▐The message “understandable but useless” is the most deadly
type |
Real system error report |
Business perspective |
No further information |
|
Then what? what to do? |
Same error for different reasons |
|
Where is wrong? |
Insider gossip |
|
What is double reporting? What is the flat sales period? Do you really think I understand? |
Garbled characters |
|
WHAT? ! What? ! |
▐This is a problem that cannot be cured, and it is the operations students who suffer the most.
▐How to solve it?
Based on the above problems, we need to solve one main demand: "The existing error reporting documents need to be managed urgently, and they must be understandable and helpful."
If you dig further, these needs will be "derived"
Operable: can be configured dynamically according to the scenario, and can also be operated during network closures
Feedback available: Users have the final say on whether the prompt is helpful and can provide feedback.

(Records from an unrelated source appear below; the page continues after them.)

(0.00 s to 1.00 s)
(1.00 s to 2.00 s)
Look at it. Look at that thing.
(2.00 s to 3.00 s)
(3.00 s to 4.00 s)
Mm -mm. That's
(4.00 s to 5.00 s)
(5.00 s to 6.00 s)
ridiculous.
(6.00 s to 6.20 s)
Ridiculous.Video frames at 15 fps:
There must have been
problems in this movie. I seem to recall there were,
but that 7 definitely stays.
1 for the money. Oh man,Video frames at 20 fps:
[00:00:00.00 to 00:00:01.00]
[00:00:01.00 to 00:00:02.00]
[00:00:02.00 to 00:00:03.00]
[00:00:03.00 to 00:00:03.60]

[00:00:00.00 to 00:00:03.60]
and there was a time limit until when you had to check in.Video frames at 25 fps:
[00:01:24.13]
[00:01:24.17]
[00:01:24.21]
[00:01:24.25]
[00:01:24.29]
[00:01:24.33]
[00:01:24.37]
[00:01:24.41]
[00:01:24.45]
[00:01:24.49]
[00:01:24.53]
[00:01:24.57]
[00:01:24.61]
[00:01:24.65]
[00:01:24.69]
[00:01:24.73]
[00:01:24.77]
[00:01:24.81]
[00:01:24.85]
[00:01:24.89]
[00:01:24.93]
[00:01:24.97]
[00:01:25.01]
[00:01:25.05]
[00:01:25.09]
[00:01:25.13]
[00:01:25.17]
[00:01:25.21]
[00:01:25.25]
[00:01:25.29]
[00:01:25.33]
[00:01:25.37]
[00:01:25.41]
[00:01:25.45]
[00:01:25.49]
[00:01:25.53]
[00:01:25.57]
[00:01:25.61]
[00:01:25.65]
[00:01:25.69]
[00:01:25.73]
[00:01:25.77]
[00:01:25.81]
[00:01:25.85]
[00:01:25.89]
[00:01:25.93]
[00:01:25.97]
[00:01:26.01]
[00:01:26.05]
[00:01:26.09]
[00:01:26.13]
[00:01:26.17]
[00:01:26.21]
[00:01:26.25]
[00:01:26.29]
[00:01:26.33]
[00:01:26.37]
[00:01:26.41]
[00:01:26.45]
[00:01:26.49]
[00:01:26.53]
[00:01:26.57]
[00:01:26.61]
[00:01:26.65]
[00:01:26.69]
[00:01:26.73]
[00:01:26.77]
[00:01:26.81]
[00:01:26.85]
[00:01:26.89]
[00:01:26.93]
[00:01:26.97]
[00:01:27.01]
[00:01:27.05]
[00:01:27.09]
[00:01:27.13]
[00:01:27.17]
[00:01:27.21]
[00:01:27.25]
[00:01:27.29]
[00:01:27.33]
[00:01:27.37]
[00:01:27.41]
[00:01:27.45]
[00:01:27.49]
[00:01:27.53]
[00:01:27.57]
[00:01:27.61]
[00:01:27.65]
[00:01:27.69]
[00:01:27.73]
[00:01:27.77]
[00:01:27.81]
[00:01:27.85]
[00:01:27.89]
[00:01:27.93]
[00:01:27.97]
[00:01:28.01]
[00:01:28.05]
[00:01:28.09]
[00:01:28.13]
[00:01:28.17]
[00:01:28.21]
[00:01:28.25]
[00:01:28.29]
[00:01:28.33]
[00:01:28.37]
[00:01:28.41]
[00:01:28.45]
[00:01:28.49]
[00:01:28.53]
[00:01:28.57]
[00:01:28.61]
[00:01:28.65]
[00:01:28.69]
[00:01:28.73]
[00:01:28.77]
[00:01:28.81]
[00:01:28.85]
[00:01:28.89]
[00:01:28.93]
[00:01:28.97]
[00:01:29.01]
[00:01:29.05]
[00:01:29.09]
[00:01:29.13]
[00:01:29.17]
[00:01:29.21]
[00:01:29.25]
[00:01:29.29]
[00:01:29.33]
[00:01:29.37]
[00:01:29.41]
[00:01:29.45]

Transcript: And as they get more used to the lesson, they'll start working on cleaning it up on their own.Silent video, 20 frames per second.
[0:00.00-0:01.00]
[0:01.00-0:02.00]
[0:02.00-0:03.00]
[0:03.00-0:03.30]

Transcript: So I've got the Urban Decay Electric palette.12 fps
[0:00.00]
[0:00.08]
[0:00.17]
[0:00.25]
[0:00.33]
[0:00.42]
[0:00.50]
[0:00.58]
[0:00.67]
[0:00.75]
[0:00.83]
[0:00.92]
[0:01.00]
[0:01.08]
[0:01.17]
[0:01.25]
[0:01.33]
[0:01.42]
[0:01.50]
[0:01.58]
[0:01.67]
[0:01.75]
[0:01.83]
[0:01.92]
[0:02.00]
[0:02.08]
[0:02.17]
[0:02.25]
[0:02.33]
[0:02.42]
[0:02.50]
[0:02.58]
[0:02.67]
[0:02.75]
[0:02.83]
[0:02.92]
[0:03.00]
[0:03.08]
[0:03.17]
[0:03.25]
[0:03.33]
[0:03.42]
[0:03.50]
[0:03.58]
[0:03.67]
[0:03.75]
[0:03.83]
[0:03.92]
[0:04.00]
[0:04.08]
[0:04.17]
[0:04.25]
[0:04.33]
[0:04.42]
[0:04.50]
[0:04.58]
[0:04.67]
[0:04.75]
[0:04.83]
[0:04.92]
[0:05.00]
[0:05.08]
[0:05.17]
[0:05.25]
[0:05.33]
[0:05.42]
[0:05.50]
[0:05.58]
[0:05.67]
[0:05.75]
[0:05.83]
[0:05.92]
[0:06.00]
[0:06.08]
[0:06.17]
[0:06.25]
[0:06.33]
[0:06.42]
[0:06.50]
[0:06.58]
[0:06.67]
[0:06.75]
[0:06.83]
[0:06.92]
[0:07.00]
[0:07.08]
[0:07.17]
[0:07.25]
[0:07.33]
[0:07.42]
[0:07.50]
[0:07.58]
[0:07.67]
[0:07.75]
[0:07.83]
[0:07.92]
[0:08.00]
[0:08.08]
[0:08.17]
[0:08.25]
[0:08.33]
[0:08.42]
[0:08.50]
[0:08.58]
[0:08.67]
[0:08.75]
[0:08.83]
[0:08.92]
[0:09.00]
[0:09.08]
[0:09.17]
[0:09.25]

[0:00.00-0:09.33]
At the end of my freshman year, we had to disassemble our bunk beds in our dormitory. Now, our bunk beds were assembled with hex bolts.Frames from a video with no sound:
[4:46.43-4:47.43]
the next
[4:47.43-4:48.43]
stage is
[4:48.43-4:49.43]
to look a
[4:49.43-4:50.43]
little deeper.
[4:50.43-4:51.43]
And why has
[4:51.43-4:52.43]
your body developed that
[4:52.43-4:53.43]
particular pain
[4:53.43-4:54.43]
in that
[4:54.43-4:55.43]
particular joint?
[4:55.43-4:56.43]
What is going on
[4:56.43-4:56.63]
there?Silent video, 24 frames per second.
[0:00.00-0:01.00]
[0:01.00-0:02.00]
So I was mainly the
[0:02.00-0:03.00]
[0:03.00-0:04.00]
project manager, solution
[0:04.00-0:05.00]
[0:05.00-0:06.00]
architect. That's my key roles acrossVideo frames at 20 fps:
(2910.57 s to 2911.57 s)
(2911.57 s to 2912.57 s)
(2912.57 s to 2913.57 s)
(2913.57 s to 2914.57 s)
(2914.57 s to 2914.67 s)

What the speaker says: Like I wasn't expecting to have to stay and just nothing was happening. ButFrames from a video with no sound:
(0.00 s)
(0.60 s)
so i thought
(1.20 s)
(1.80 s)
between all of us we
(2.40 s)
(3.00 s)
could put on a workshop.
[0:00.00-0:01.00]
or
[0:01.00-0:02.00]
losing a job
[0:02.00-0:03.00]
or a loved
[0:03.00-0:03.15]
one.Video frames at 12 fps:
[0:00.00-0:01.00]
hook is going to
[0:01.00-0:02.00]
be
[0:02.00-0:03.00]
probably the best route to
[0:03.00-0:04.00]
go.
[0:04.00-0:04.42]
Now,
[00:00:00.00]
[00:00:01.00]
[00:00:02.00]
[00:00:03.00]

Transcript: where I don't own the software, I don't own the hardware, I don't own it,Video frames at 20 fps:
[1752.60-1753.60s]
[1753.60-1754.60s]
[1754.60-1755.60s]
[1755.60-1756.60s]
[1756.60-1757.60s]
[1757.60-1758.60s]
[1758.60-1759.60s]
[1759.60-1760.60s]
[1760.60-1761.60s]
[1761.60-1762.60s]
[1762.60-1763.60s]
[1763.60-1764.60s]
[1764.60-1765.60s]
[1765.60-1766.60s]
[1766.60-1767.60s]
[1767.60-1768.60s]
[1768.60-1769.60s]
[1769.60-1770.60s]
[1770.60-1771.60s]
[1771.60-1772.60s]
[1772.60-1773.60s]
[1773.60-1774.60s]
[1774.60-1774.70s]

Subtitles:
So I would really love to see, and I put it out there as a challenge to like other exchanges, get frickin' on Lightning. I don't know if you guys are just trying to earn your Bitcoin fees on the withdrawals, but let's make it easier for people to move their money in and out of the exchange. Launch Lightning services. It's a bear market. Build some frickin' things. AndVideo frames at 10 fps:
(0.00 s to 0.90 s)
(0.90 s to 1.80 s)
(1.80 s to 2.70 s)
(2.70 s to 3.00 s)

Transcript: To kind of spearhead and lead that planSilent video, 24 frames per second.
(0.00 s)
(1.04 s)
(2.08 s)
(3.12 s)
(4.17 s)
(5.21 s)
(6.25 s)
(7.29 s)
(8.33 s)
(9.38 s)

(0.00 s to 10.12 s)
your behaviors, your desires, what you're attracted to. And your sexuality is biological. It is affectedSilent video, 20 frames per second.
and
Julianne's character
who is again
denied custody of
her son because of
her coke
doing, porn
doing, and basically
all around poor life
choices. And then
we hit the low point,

Find problems: Which errors are problematic and can be quickly located
-
Arm in advance: configure in advance based on foreseeable errors
▐Research solution OneCode
OneCode is a mature error code unified management tool within the group. It can achieve dynamic mapping of Code --> Message. It also integrates Medusa and supports multi-language copywriting access.
But relative to our needs, this tool’s capabilities are slightly insufficient.
The code used by international services is neither complete nor unique, and the cost of modification may not be acceptable to back-end development students (the requirements cannot be fulfilled)
Adding operations to Code cannot be implemented (because it is not unique)
In addition, it "seems" that this system has not been maintained for a long time, and there is a risk of outage.
Yeah~, let’s do our own research.
▐Self -research plan analysis
On which level is it done?
Can be divided into 2 parts
Part 1: Controllable copywriting (static copywriting): The backend can be modified during daily release, and some "relatively" unique ErrorCode needs to be added.
Part 2: Uncontrollable copywriting (from the bottom layer): It requires monitoring and adaptation. This is more suitable for the front end, and is optimized according to the interface + page + ErrorCode + copywriting combination conditions.
Data Sources
The data used for analysis mainly includes "error code and error information". This part can come from the service interface. It is easier to achieve this based on the standard Response.
{
"code": 200,
"success": true,
"message": "xxx",
"errorCode": "错误码",
"errorMessage": "错误信息",
"data": {
...
}
}
Because we have access to AEM in the early stage, the error data will be automatically collected. However, there is a problem. AEM automatically intercepts the first 50 characters of the errorMessage. Therefore, the complete data needs to be reported by us.
Data consumption
Establish operational behavior
like:
Copywriting: All compiled symbols can be decompiled and restored.
ErrorCode + copywriting: For the same "Network Error", if there is no errorCode, it means that the network is not smooth and you need to check your own network connection, while if the errorCode is "SYSTEM_EXCEPTION", it means that the underlying call failed and you can try again later.
ErrorCode + copy + page address: the same "insufficient permissions", URL1 needs to be directed to apply for permission 1, and URL2 needs to be directed to apply for permission 2.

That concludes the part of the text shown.